Friday, February 17, 2012

Piano Wars

This is a video of Grace at her piano recital. I'm biased, of course, but I think she's pretty good for her age.

The problem is that behind this piece is two full months of practice. This video doesn't show me sitting next to her for two to three hours each week--demanding that she curl her fingers, clap out the rhythm, modify her fingering, play those five measures ten times in a row, okay just three more times. You can't see me asking her (for the EIGHTIETH TIME!) to take her feet off the piano keys, to stop wiggling, and sit up straight, please. You can't see her slumping to the floor in despair to cry and sob, "It's too hard!!"

I am experiencing a collision of priorities in my brain. I want Grace to work hard at something. I want her to reap the rewards of practice. I want her to find confidence in being really good at something difficult.

But I also want her to be happy. And I want us to be friends.

I've let her relax with her practice lately. I haven't sat next to her every afternoon. I haven't yelled at her to focus. I haven't made her practice at all, frankly, which means I'm losing some money every month. Instead of practicing, we have started to talk. Chat. She has started to tell me about friends in her class. About things that happen in school. Grace is not a natural conversationalist, so her chatter is precious.

Are these issues related? The fact that I'm not demanding perfection and the fact that she's starting to talk more?

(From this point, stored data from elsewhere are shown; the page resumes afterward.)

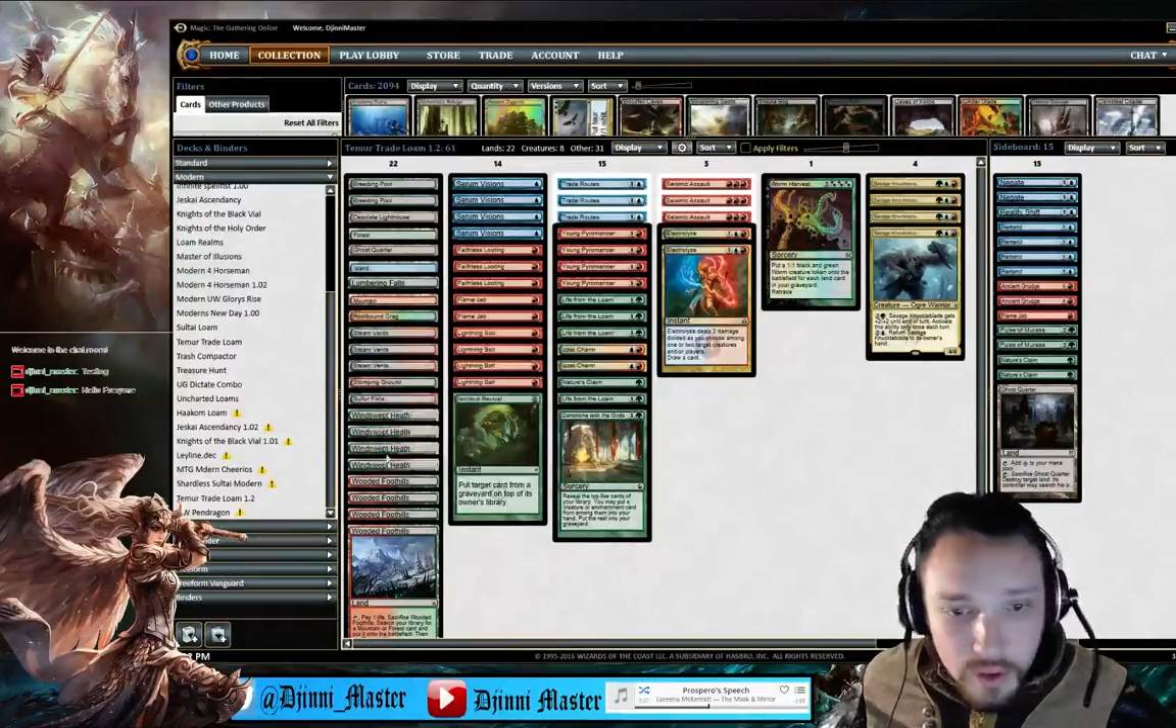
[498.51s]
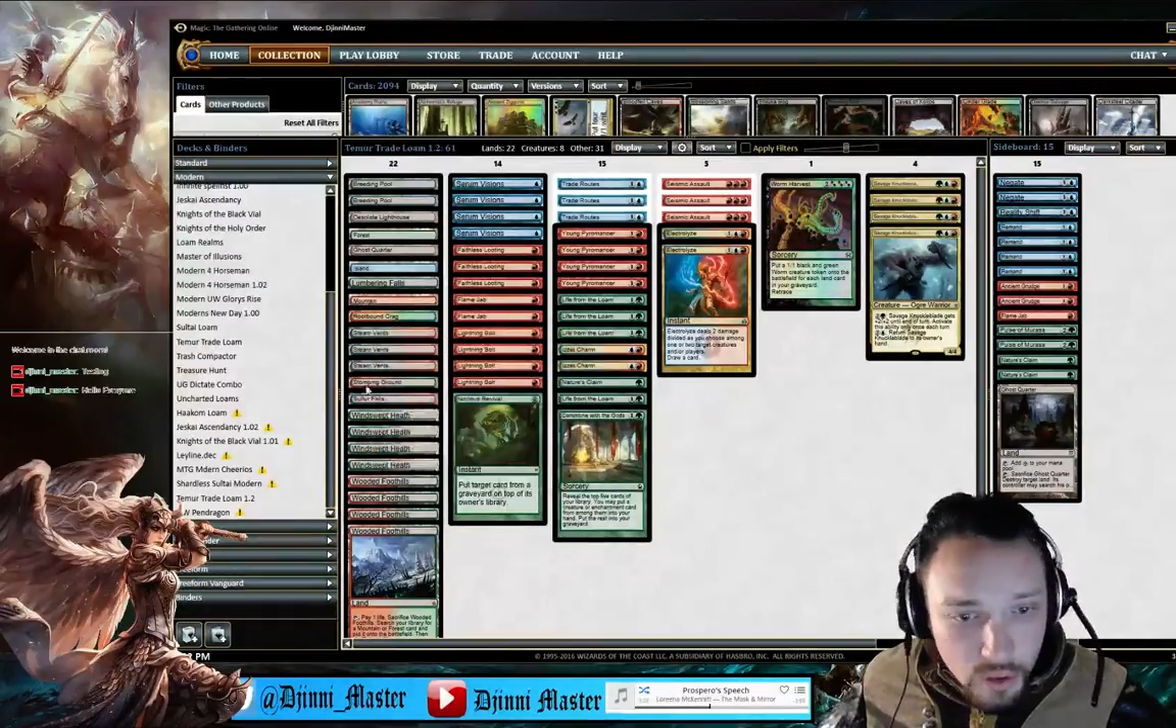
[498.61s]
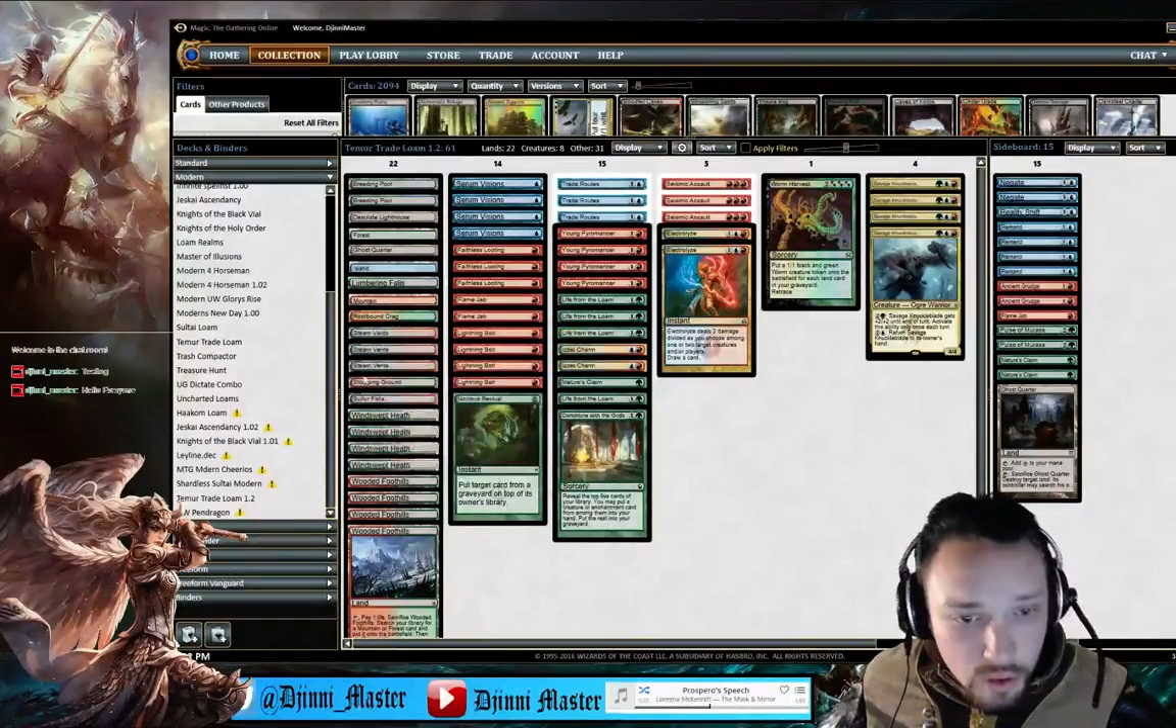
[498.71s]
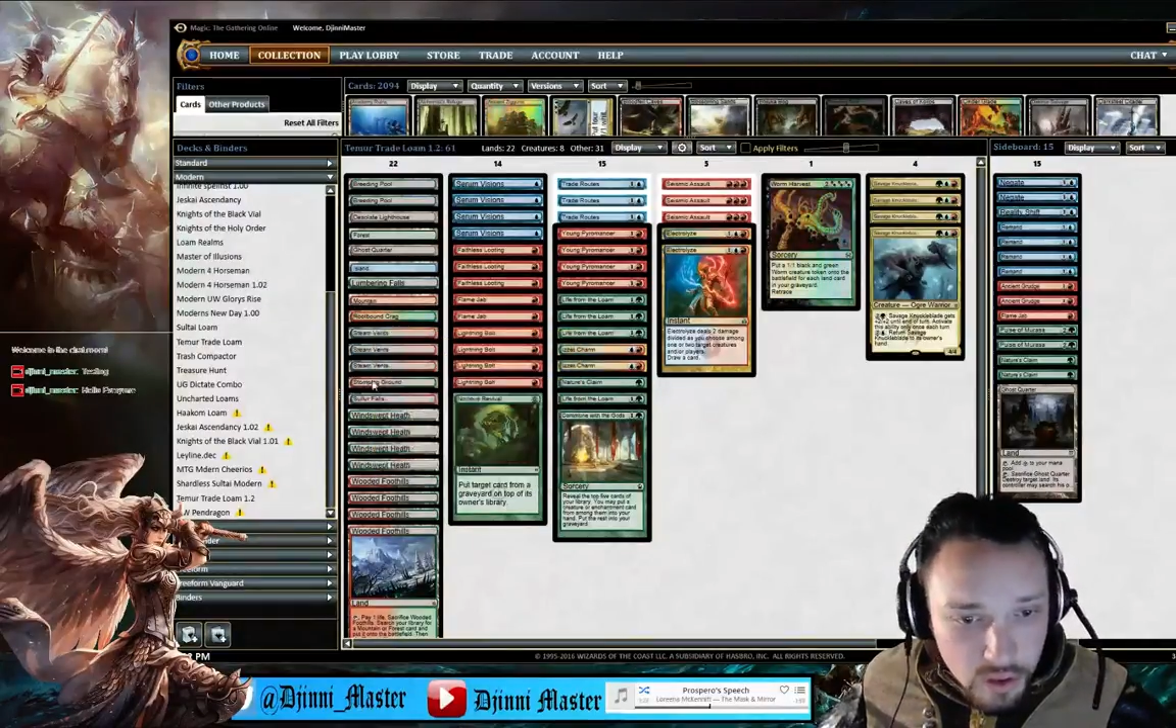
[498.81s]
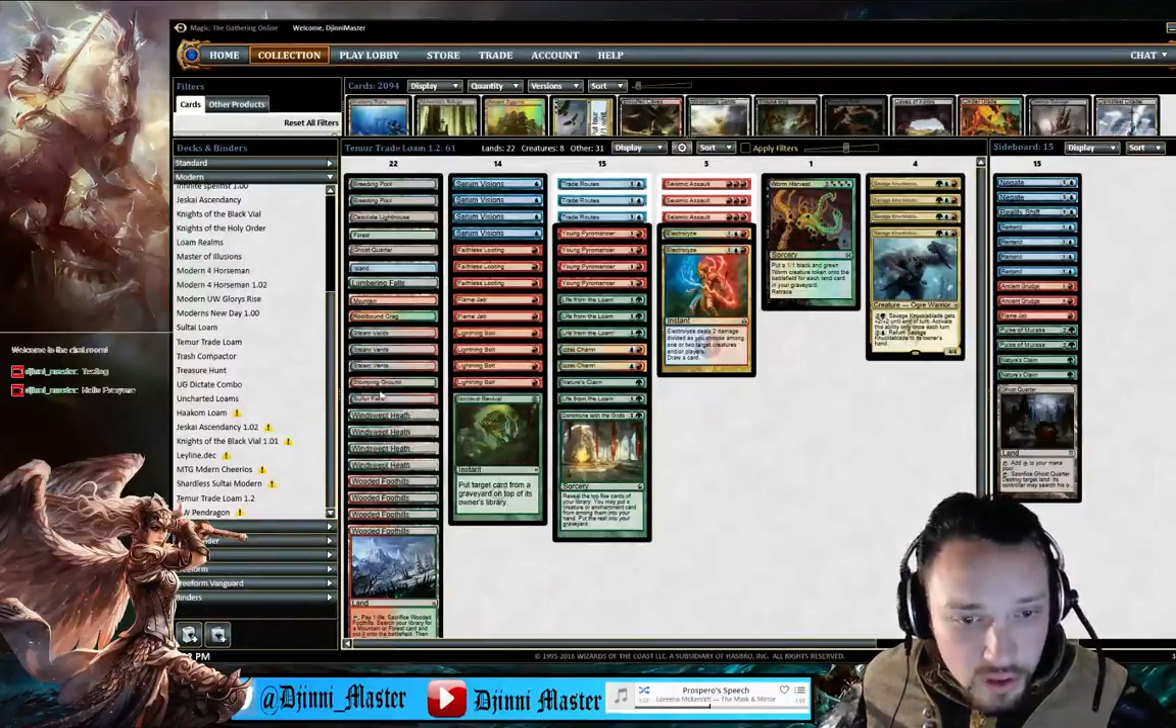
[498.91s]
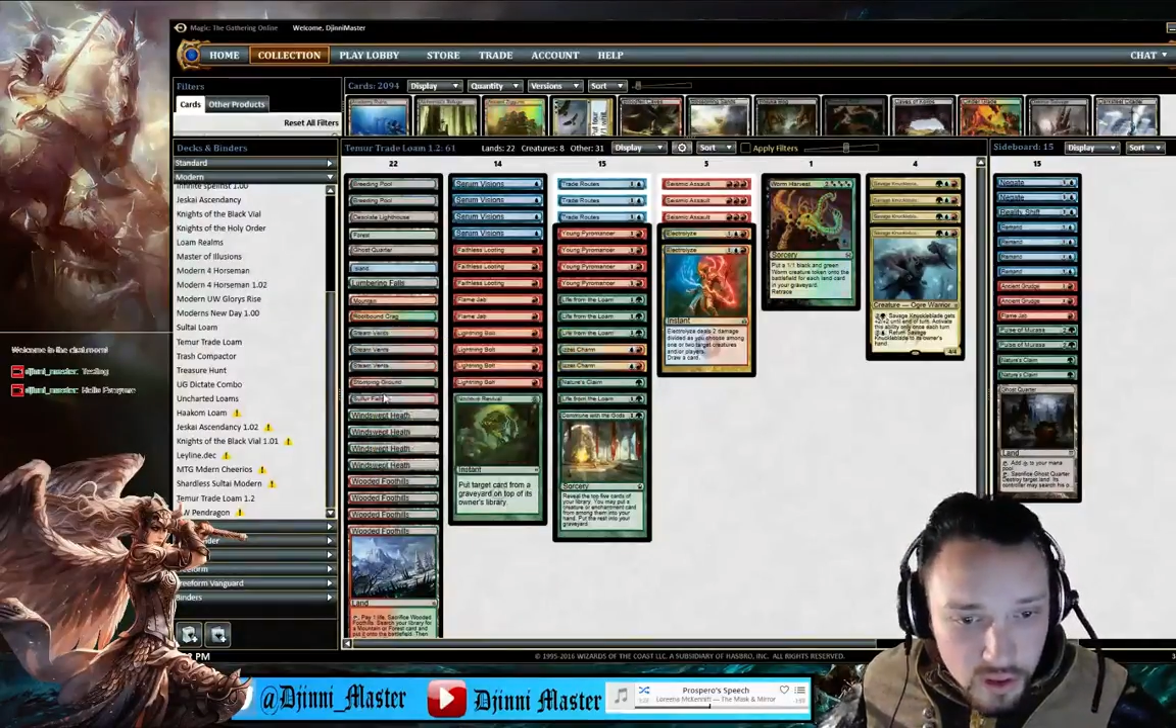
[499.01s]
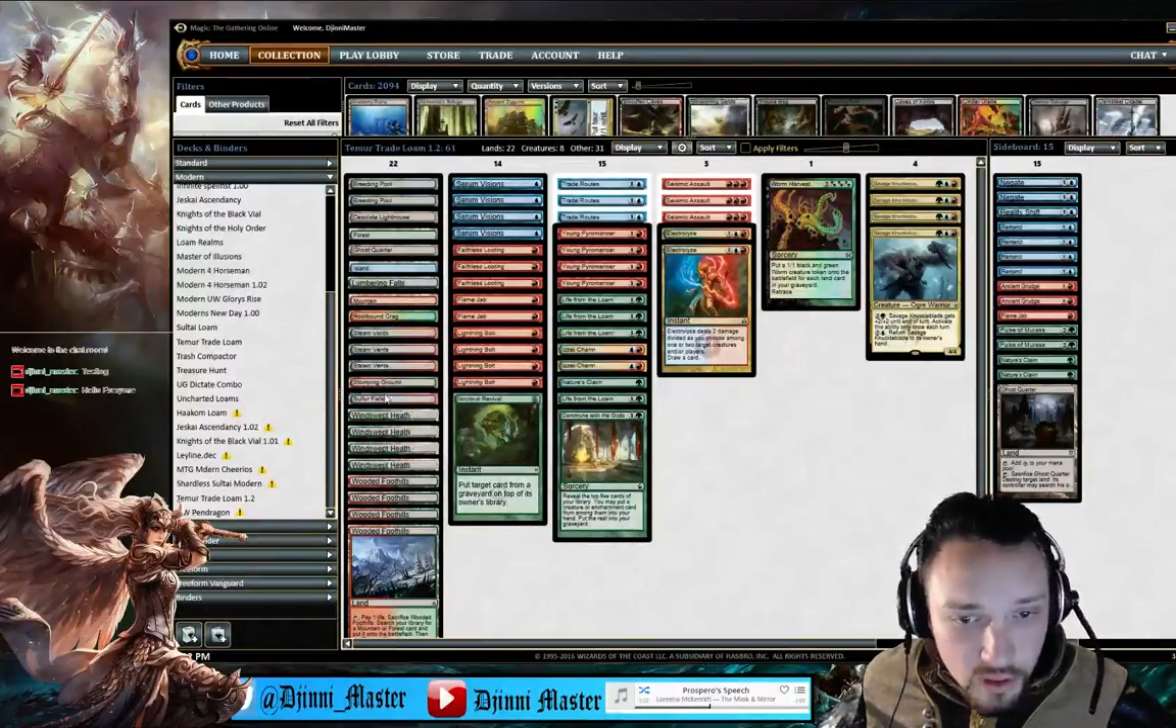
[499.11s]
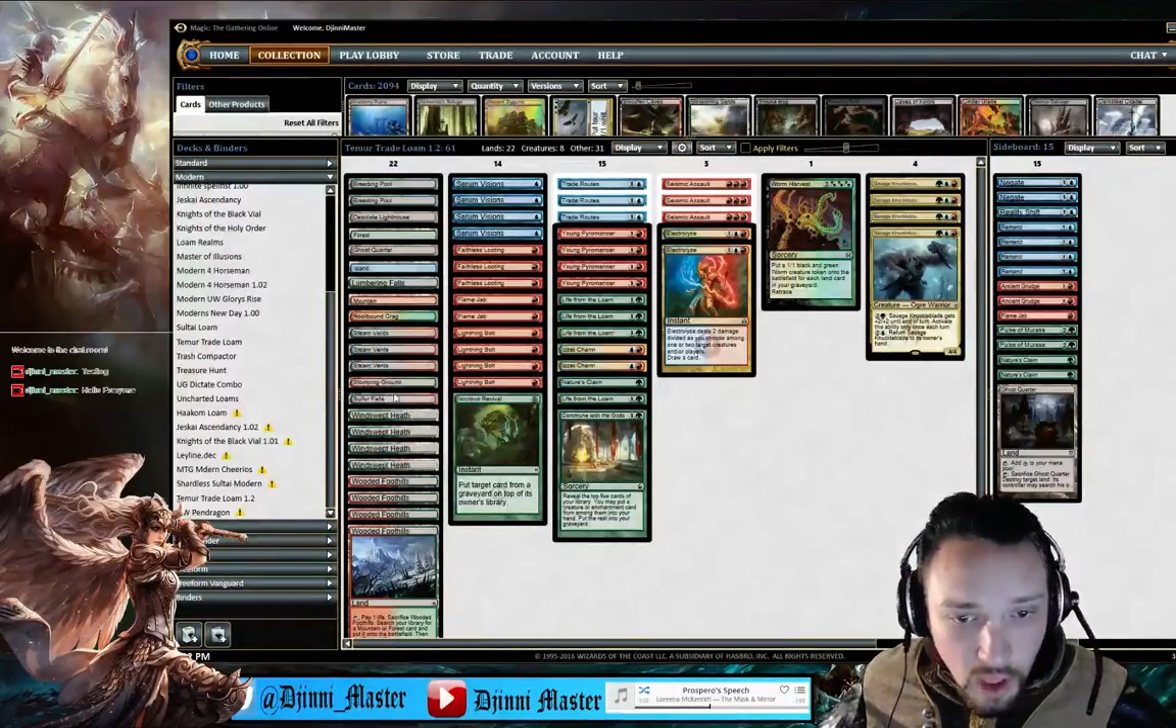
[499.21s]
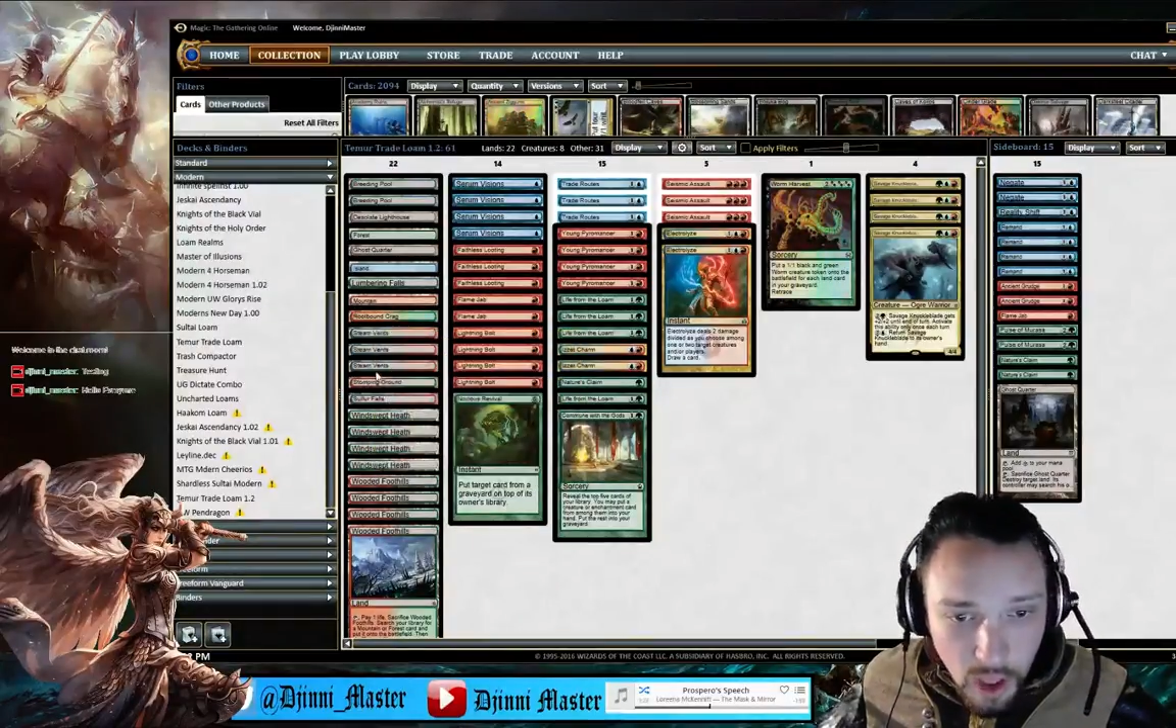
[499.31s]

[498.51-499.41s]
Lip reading: source,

I remember reading some mothering advice Marjorie Hinckley gave to her daughters: "Save the relationship." At the time, I didn't agree (and, in retrospect, that was stupid). I think I want a good relationship with her more than I want her to be a concert pianist.

Should I just help her find something else? Something that she loves? Or are you still too appalled by my horrible mothering to respond?


  1. Elise, how old is she? I've been teaching for 4+ years and I've got some theories... Email me! Jenkins . Brianna at gmail :)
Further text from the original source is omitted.